TRY IT: Take each line of the data that contains the string "video" and copy it.

[Excerpts from a dataset]
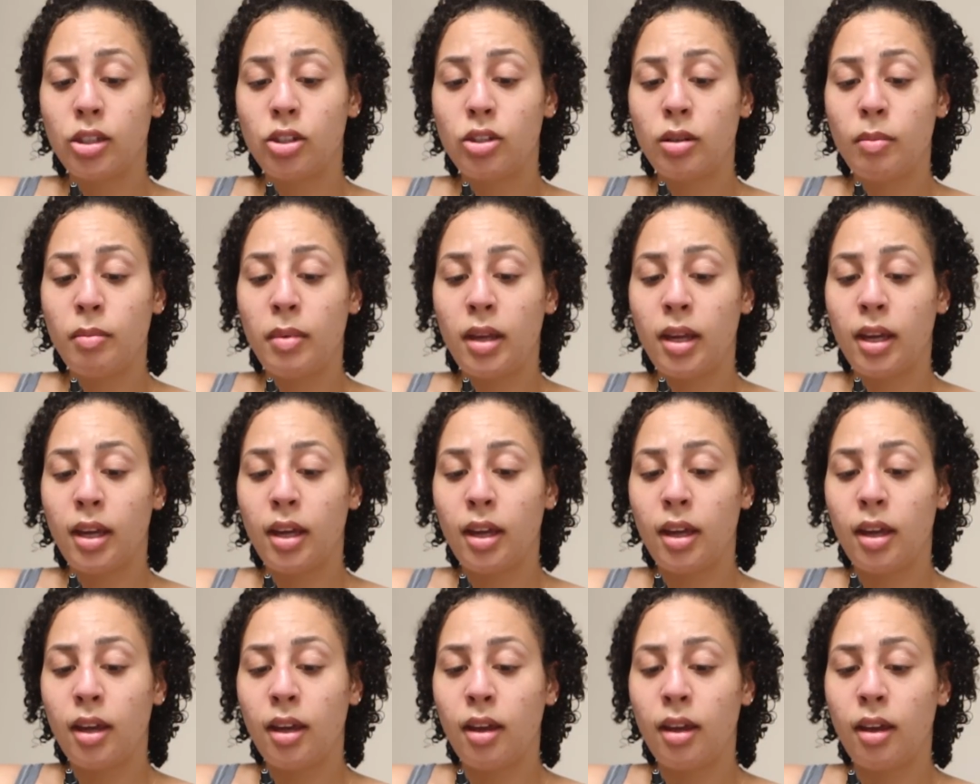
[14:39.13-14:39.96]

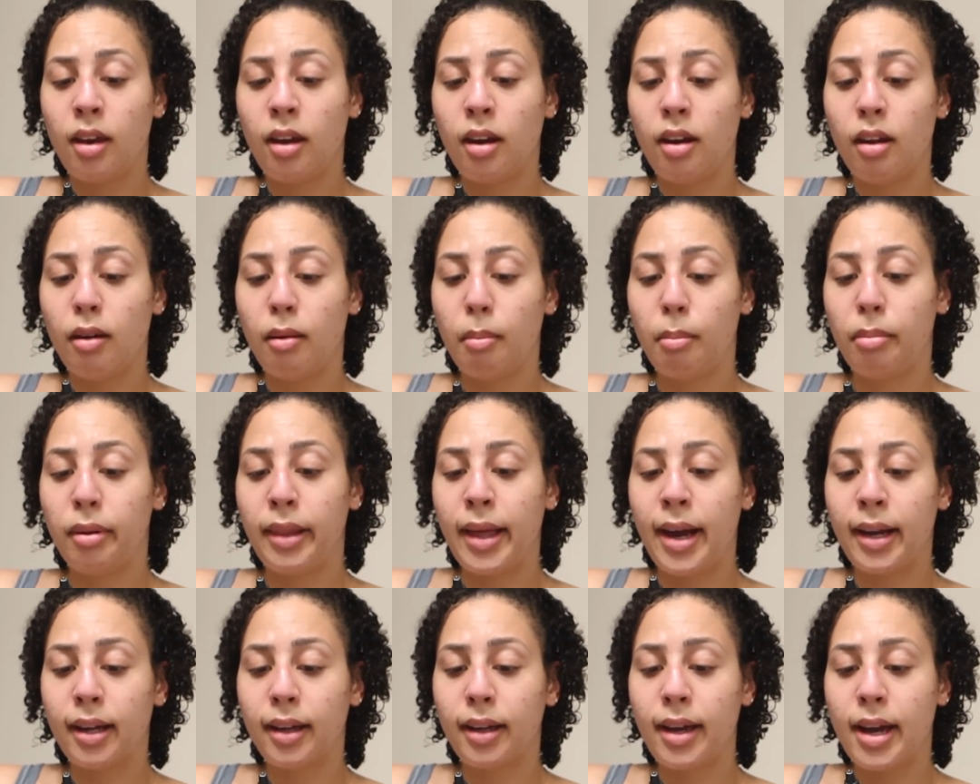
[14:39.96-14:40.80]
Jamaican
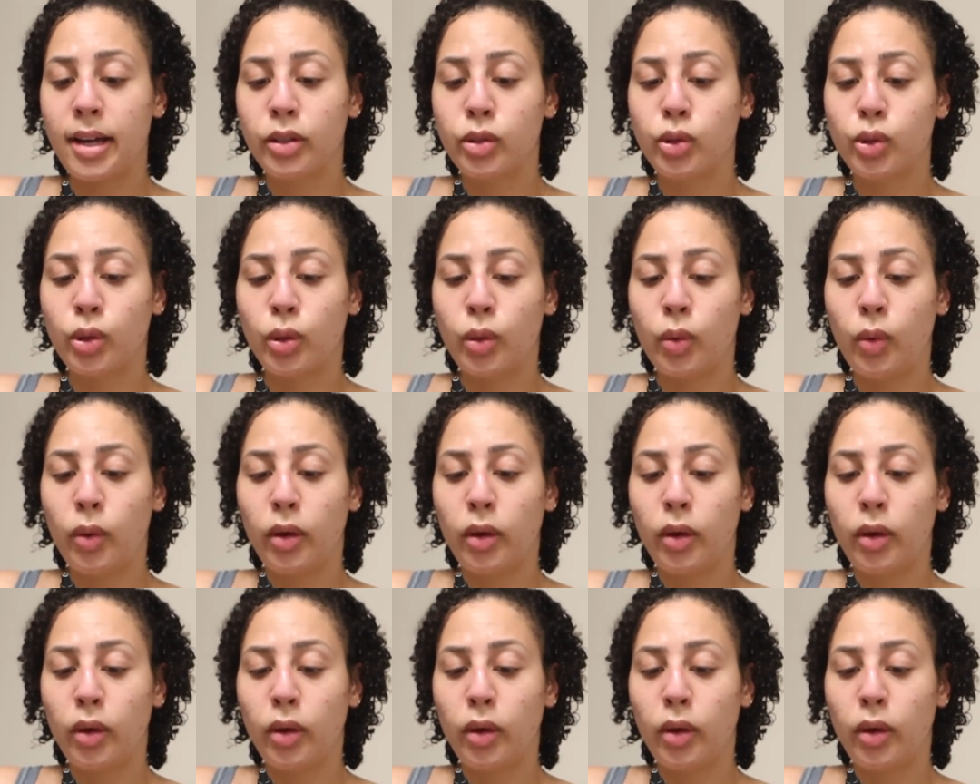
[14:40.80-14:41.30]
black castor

* * *

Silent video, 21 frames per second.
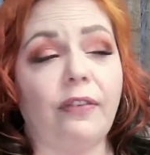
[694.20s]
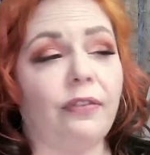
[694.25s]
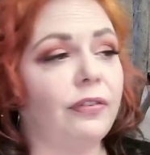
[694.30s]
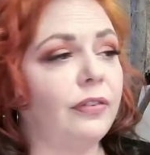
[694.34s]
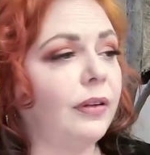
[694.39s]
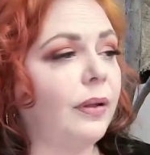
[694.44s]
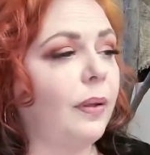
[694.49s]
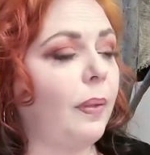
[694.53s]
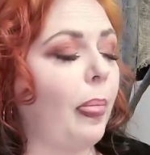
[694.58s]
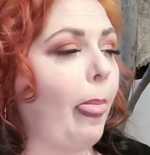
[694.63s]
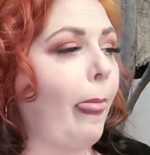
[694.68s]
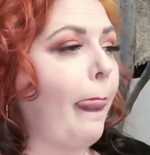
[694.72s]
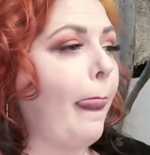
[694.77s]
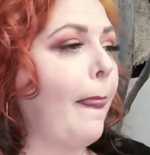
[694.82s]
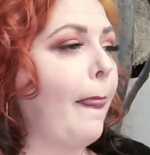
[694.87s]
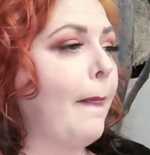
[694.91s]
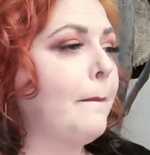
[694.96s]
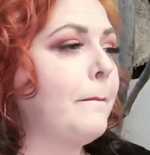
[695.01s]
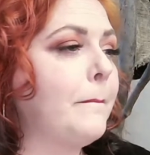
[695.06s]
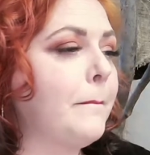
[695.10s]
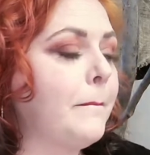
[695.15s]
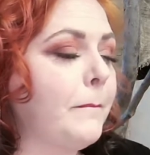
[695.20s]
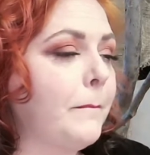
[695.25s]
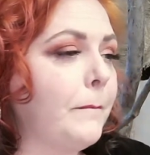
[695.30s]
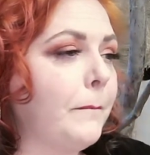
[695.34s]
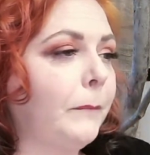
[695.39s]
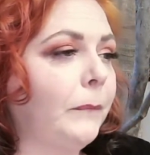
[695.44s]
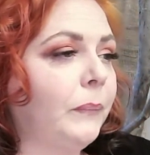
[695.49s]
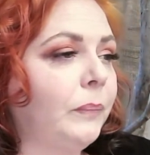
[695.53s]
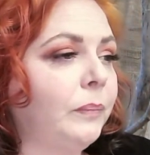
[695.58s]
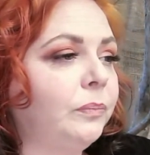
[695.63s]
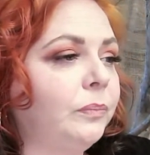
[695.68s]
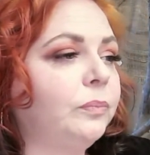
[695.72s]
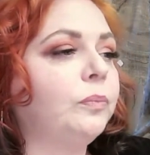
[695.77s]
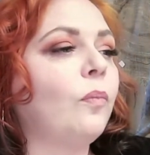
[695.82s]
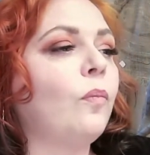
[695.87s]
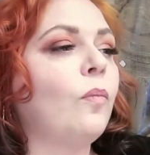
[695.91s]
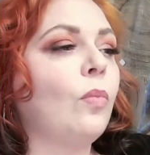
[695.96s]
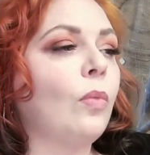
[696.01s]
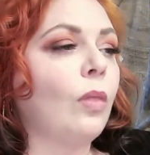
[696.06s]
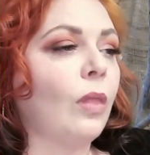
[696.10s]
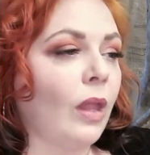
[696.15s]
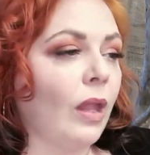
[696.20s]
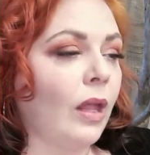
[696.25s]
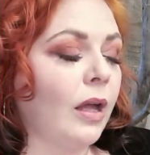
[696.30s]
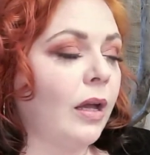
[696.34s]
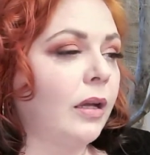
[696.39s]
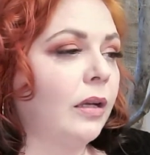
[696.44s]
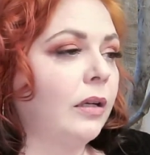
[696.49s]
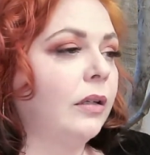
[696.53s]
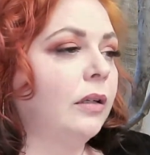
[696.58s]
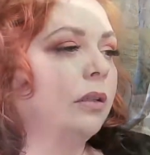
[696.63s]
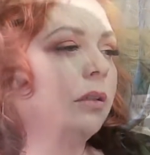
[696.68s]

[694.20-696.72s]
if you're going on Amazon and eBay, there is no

--

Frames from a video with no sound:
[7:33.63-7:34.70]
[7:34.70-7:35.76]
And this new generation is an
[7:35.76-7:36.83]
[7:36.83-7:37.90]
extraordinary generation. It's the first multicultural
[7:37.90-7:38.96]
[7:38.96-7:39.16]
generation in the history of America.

OUTPUT BELOW:
Silent video, 21 frames per second.
Frames from a video with no sound:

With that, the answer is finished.